---------- Exercise input ----------

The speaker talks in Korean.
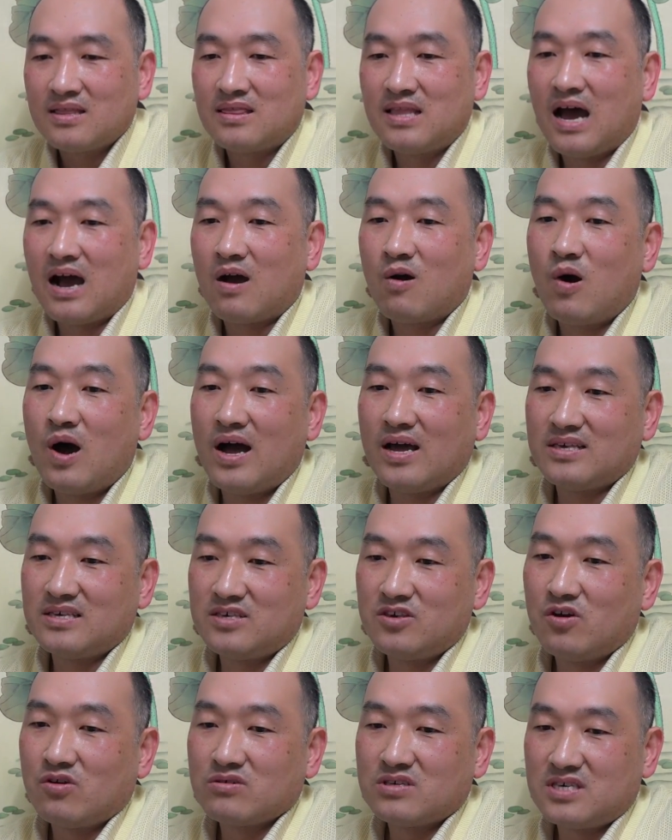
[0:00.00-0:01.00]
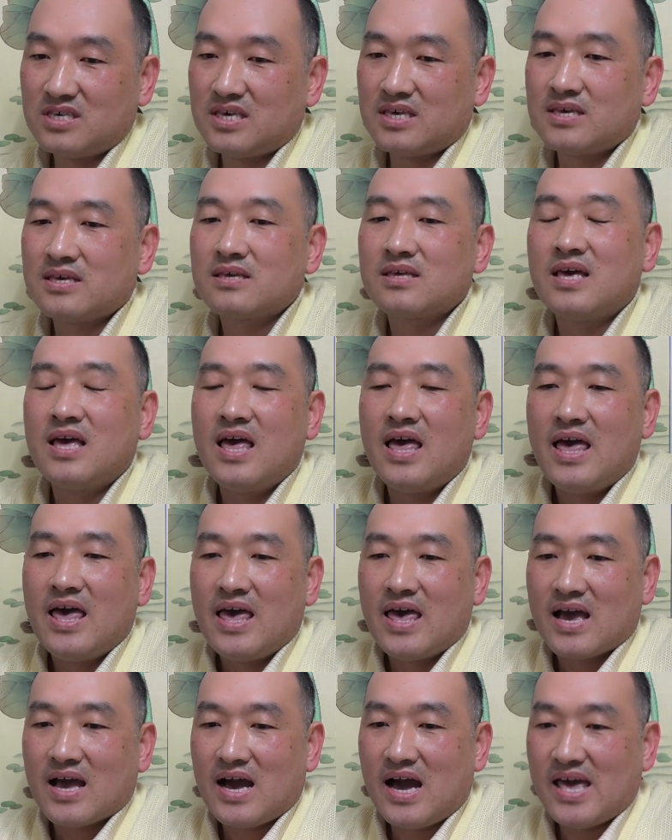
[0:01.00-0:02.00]
낙화 이영기
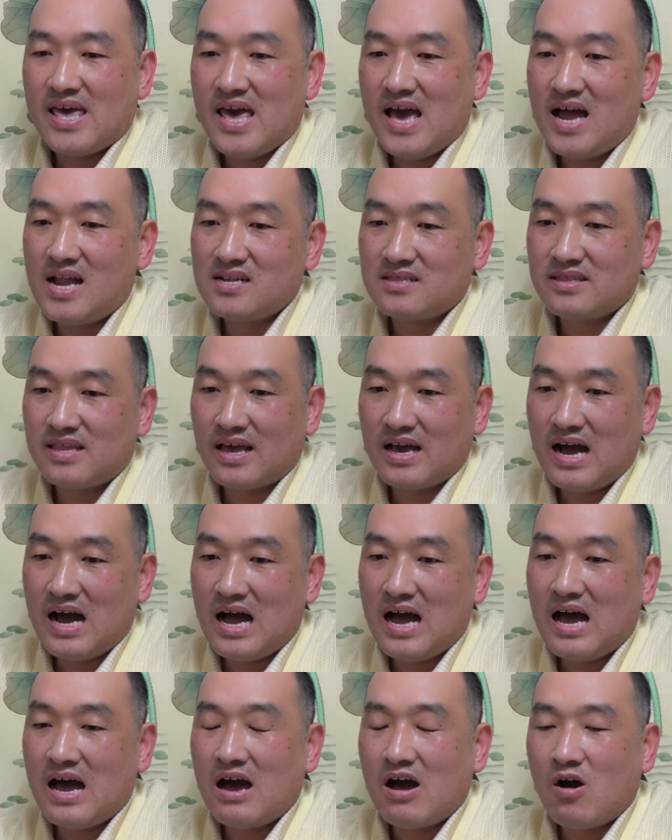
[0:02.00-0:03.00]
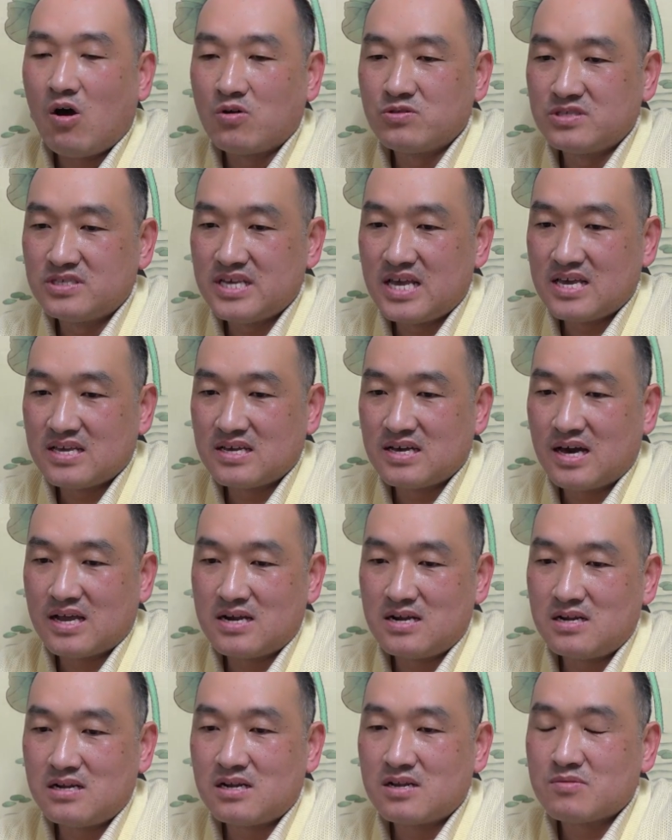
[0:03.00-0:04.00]
가야 할 때가
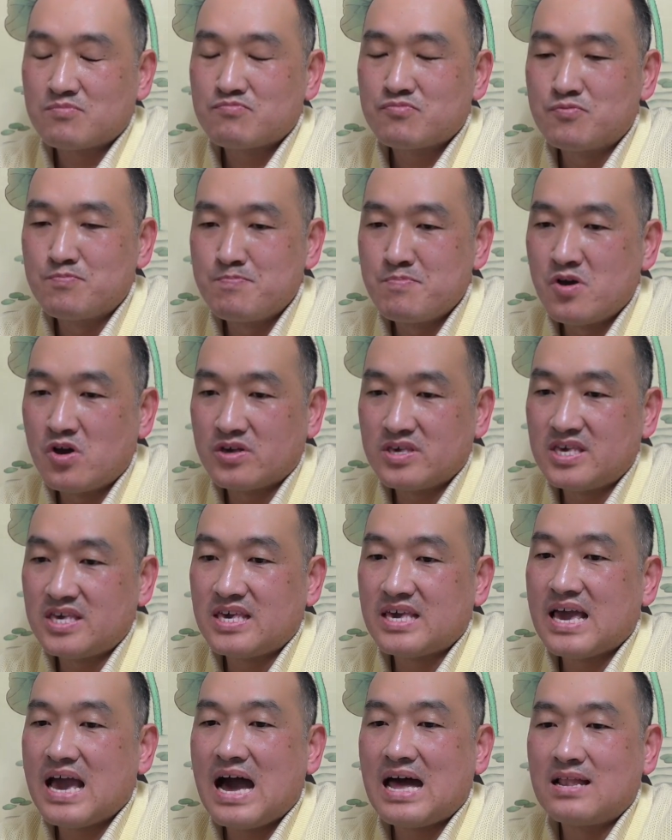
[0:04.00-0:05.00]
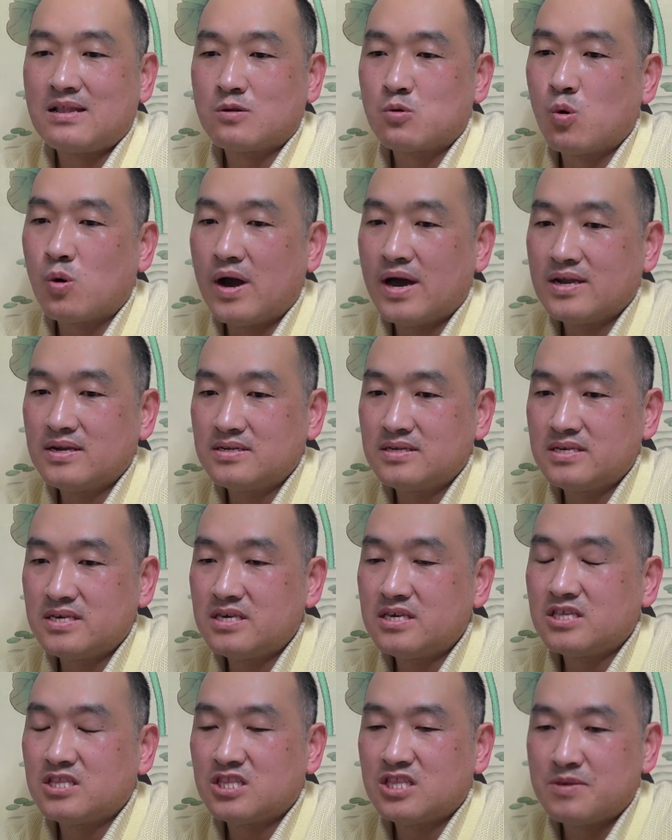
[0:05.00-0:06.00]
언제인가를 분명히 알고 가는
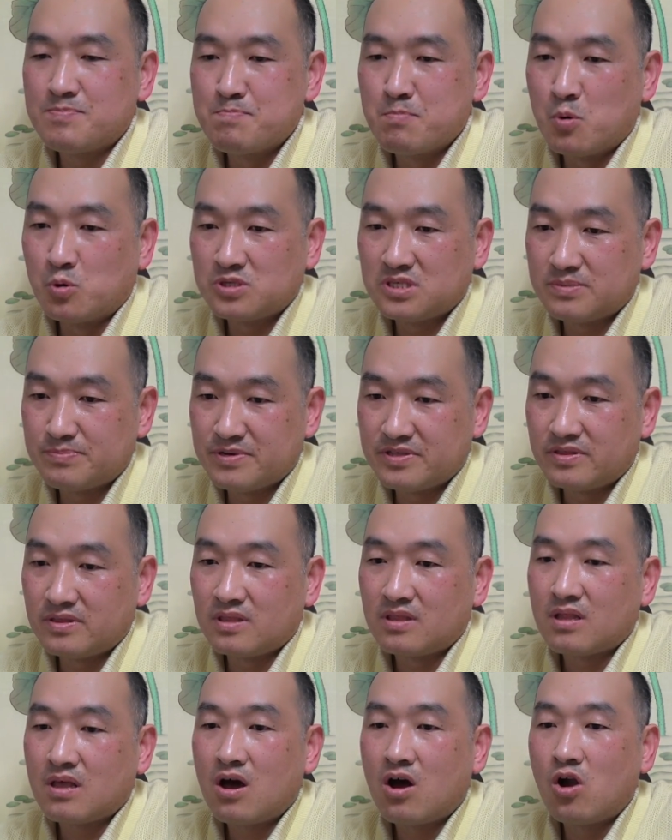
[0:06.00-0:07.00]
이 뒷모습은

----------

(Your objective) Reproduce verbatim, and only, the lines starting at the one that contains "[0:03.00-0:04.00]" and ending with the final line of the records; leave out the pictures.

(Response area)
[0:03.00-0:04.00]
가야 할 때가
[0:04.00-0:05.00]
[0:05.00-0:06.00]
언제인가를 분명히 알고 가는
[0:06.00-0:07.00]
이 뒷모습은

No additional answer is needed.